In the past two months, as monetary-easing expectations ran high after the Fed’s outsized cut, the bonds outperformed Treasuries. And now, as fears of “higher-for-longer” rates resurface, the bonds continue to beat US government debt, this time helped by renewed strength in the dollar.
That means risk premiums are shrinking. The extra yield investors demand to leave the safety of Treasuries and own EM dollar bonds has fallen to the lowest level since April 2018, according to a Bloomberg index. A similar measure from JPMorgan Chase & Co. shows the spread has narrowed in nine of the past 10 weeks.
“A combination of Fed easing and robust economic growth reassures markets that most countries and corporates will pay,” said Anders Faergemann, a senior portfolio manager at Pinebridge Investments in London. “Combining market access with decent growth prospects is a very good cocktail.”
US Treasury yields, on average, have increased 18 basis points since Aug. 5, when global markets were plunged into turbulence amid an unwind of carry trades funded by the Japanese yen. In this period, the average yield on the Bloomberg Emerging Markets Sovereign Total Return Index has fallen 70 basis points.
The options-adjusted spread on the index stands at 277 basis points, a drop from 372 basis points. The JPMorgan spread has shed 80 basis points in the period.
Traders had bet on the Fed continuing to decrease borrowing costs rapidly after the Sept. 18 cut, only to pull back those expectations after a strong US jobs report last week revived concern inflation could reignite.
Traders now see about 50 basis points of easing by the end of the year, with less than 150 basis points priced through October 2025. That’s down from expectations for about 200 basis points of reductions in late September.
The resilience of EM dollar bonds contrasts with stocks and local-currency bonds in the developing world, which have been whipsawed by changing Fed wagers. Even though local bonds are seen as a candidate for outperformance in the monetary-easing era, the recent turbulence has kept a lid on them. A Bloomberg index for the asset class has fallen for seven successive days, the longest streak since June 2022.
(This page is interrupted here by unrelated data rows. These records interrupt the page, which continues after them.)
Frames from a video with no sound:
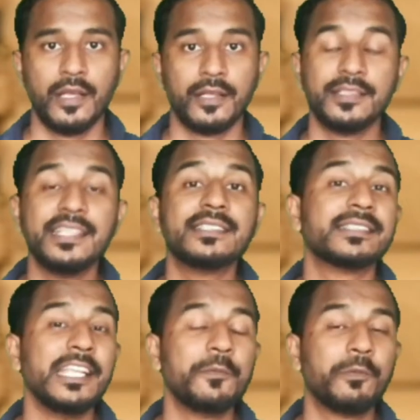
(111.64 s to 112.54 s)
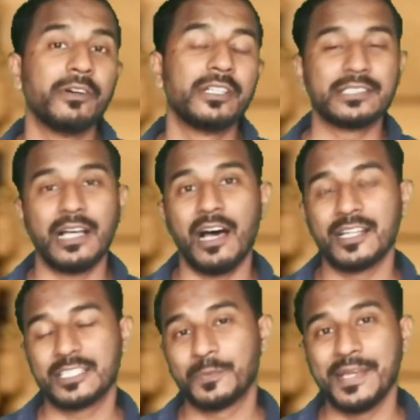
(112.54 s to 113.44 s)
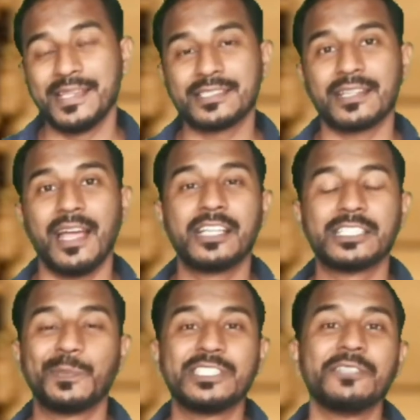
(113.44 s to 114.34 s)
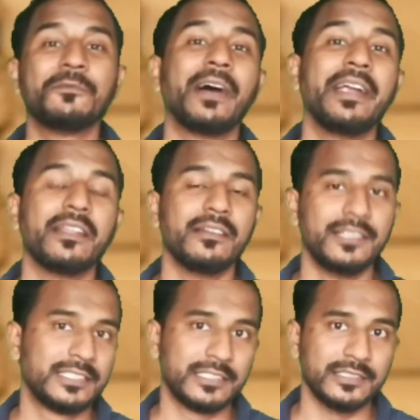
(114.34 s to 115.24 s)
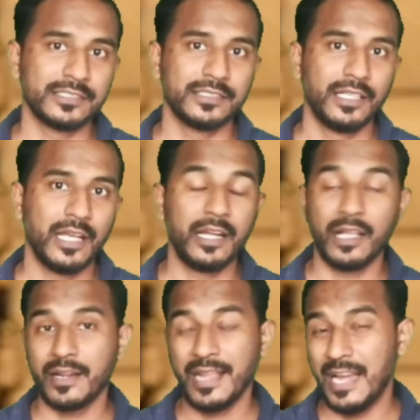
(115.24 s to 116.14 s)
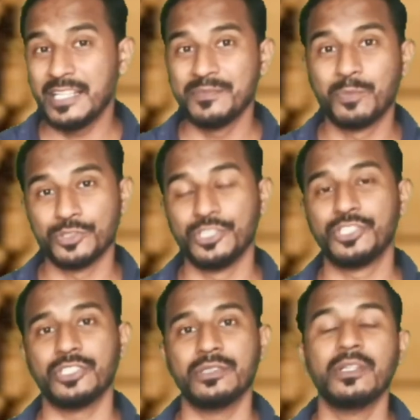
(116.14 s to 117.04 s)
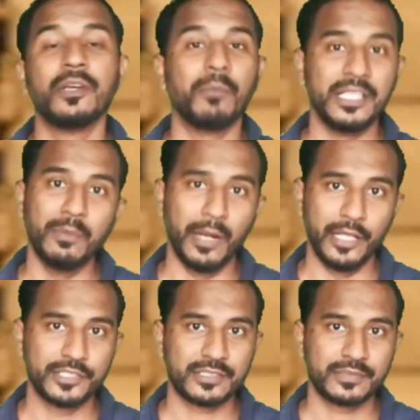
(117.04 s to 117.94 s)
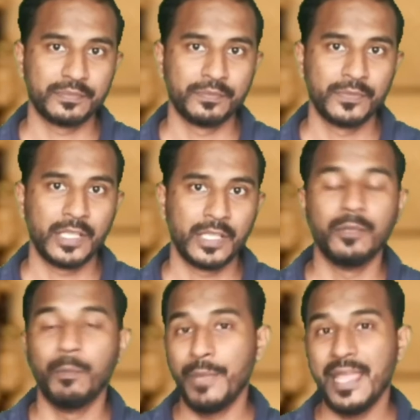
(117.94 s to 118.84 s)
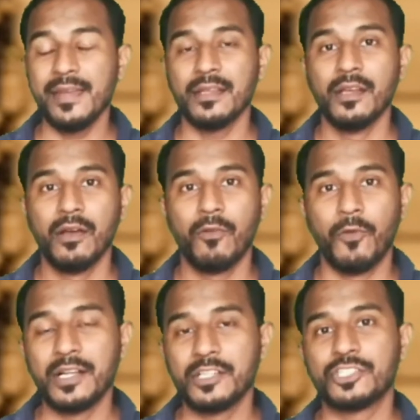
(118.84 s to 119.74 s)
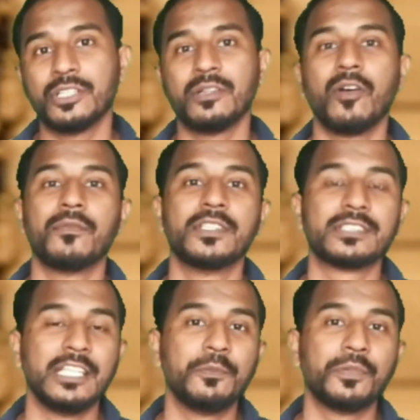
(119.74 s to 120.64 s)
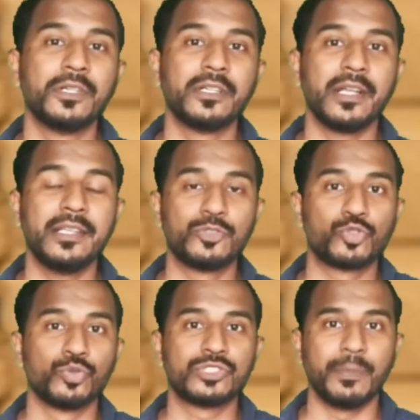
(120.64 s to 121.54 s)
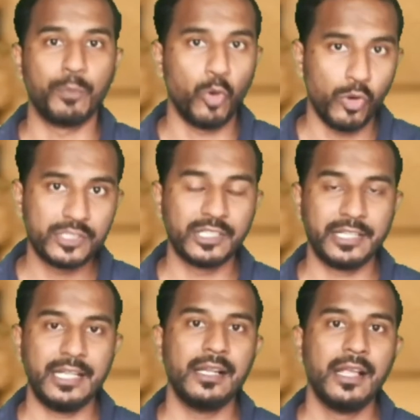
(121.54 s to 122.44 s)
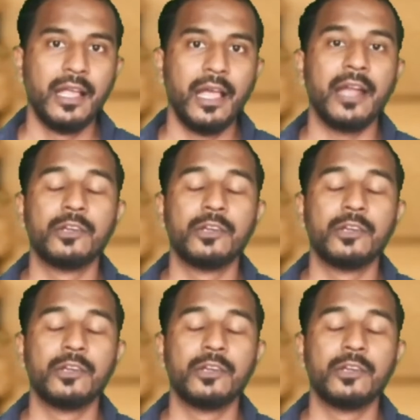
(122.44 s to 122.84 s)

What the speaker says: These sleepers are spaced at a specified distance and are held in position by the ballast. The main function of the sleeper is to support the rail and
“While EM local bonds remain attractive, the strong US labor report suggests there is still a degree of strength in the US economy that we don’t see in Europe or China, removing some of the downside risk to the US dollar,” Faergemann said.
If expectations for more measured rate cuts by the Fed come true, that would underpin strength in the greenback and take some “shine off” local bonds, he said.
Since the Fed cut on Sept. 18, high-yield bonds have posted some of the biggest gains in the Bloomberg dollar-bond index. Sri Lanka, where the newly elected leftist president reaffirmed commitment to an International Monetary Fund program, handed investors 11% returns. Argentina, where President Javier Milei has unveiled a reform program aimed at fiscal discipline, deregulation and trade openness, El Salvador, where the government announced a buyback, and Lebanon were among the other outperformers.